An Experiment in Collaborative Science Writing

When AI Writes the Paper — and the Human Writes the Questions

A 4-hour experiment producing a graduate-level methodology guide on statistical modelling in environmental science, co-authored with ChatGPT, Claude, and Gemini.

Alex Sen Gupta UNSW Centre for Marine Science and Innovation 4 hours Total production time 3 AI models ChatGPT · Claude · Gemini

Scroll

The Premise

What happens when a domain expert outside their expertise uses AI to write a publishable paper?

I'm a physical oceanographer. I know marine heatwaves, Antarctic oceanography, climate variability. What I don't have is deep expertise in statistical modelling methodology. Yet I kept noticing the same conceptual errors in the literature — models described as explaining mechanisms when they could only demonstrate associations, predictions made without any out-of-sample validation.

Good papers on this exist — Shmueli (2010), Tredennick et al. (2021) — but they're scattered, often highly mathematical, and rarely accessible to a PhD student without a statistics background. The gap was pedagogical, not empirical.

So I tried something: use AI not as a writing assistant, but as a thinking partner — to do the deep literature review, generate structure, draft content, and receive peer review from other AI systems. My role was to be the critical scientific editor, not the writer.

"The collaboration, where I was a minor contributor, resulted in what I think would be a really useful addition to the literature. The whole process took 4 hours."

Whether this paper would pass peer review, I genuinely don't know — I'd be too embarrassed to find out. But as a demonstration of what AI-assisted scholarship could look like, it raises real questions about authorship, expertise, and the future of academic writing.

The Process

A seven-step collaborative workflow

Each step had a distinct purpose. The human's job was to direct, interrogate, and judge — not to write.

Research Phase

Deep Literature Review

Mini literature reviews on several aspects of statistical modelling in environmental science — inference vs prediction, validation, confounding, variable selection, the construct–measurement gap.

ChatGPT (research synthesis)

Architecture Phase

Structure Generation & Review

ChatGPT generated an outline covering description, association, prediction, and mechanistic understanding. I reviewed and modified the structure — reordering sections, requesting concrete numerical examples and figures, specifying the target audience.

ChatGPT + Human review

Drafting Phase

First Complete Draft

Full first draft produced from the agreed structure. Human review involved asking for clarification on technical points, requesting specific worked examples (the coral bleaching and fish growth illustrations), and modifying the structure further.

ChatGPT (primary author)

Multi-Model Peer Review

External AI Review — Claude

The first draft was sent to Claude (Anthropic) for independent peer review. Critique focused on logical consistency, missing nuances, and whether the non-mathematical framing was pedagogically sound.
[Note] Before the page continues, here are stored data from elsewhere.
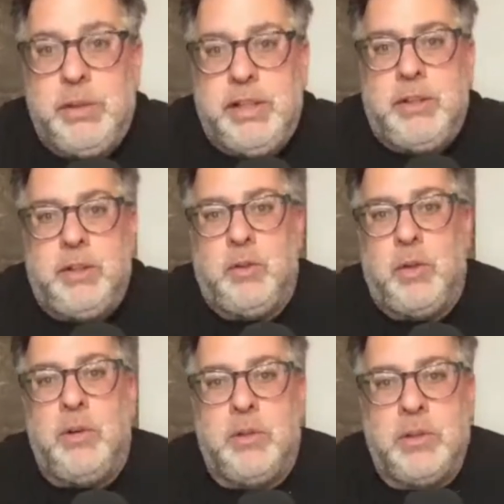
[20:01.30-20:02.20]
the
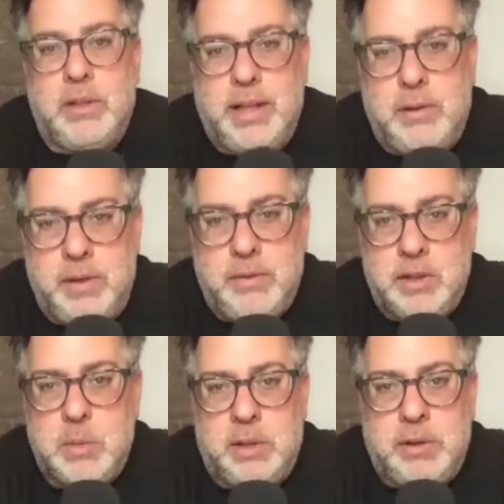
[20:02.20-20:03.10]
growth that we've
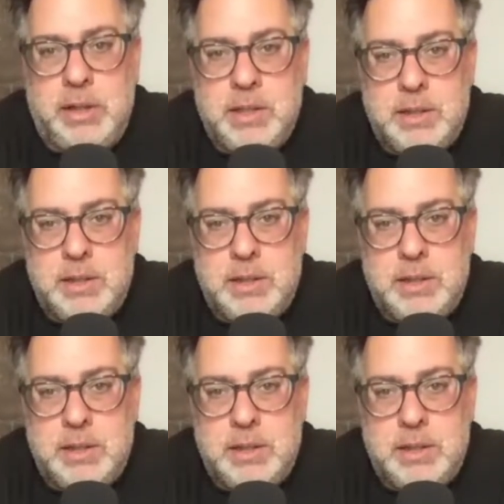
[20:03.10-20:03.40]
experienced.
Claude (Anthropic) — Reviewer

Multi-Model Peer Review

External AI Review — Gemini

Gemini (Google) conducted a second independent review, adding further critique of framing, examples, and completeness. Having two independent reviewers from different model families mirrors genuine peer review practice.

Gemini (Google) — Reviewer

Revision Phase

Synthesis & Second Draft

Reviewer comments were synthesised and fed back to ChatGPT, which produced a revised draft addressing the critiques. The human judged which reviewer comments to accept, reject, or modify.
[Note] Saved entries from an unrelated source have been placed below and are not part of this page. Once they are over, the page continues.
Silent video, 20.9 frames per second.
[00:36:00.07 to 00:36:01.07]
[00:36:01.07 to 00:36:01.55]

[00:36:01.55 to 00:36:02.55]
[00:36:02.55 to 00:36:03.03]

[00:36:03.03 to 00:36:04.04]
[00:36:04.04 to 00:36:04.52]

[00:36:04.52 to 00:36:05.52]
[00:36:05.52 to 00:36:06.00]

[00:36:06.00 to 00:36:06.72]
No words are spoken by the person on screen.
ChatGPT + Human editorial judgment

Finalisation

Human Editorial Pass → Final Manuscript

Final editing, polishing, and quality judgement by the human author. The result: a 13-page methodology paper with worked examples, figures, a decision checklist, and a glossary — targeted at PhD students with limited statistical background.

⏱ Total elapsed time: ~4 hours | 13 pages | 3 AI collaborators

The Output

The manuscript

Preprint · Unpublished

When Models Explain, When They Predict, and When They Do Neither

Claude.ai · ChatGPT · Gemini · Alex Sen Gupta (UNSW)

A guide to conceptual clarity in environmental statistical modelling. The paper argues that most problems in environmental modelling are not technical — they are conceptual, arising at the interpretation stage rather than the analysis stage. It provides a systematic framework for distinguishing description, association, prediction, and mechanistic explanation, with worked examples from coral bleaching and fish growth ecology.

Core Argument

A regression model cannot, by itself, establish causation. Statistical explanation — accounting for variance — is categorically different from mechanistic understanding. Language should scale with evidence.

Target Audience

PhD students and early-career researchers in environmental science with limited mathematical background. Prioritises conceptual clarity over technical depth.

Key Practical Tool

"Without validation: X is associated with Y. With validation: X can predict Y. With mechanistic evidence: X influences Y via Z." — the language–evidence ladder.

Novel Contribution

Synthesises dispersed, highly mathematical literature (Shmueli 2010, Tredennick 2021, Breiman 2001) into an accessible, example-driven guide with decision checklists.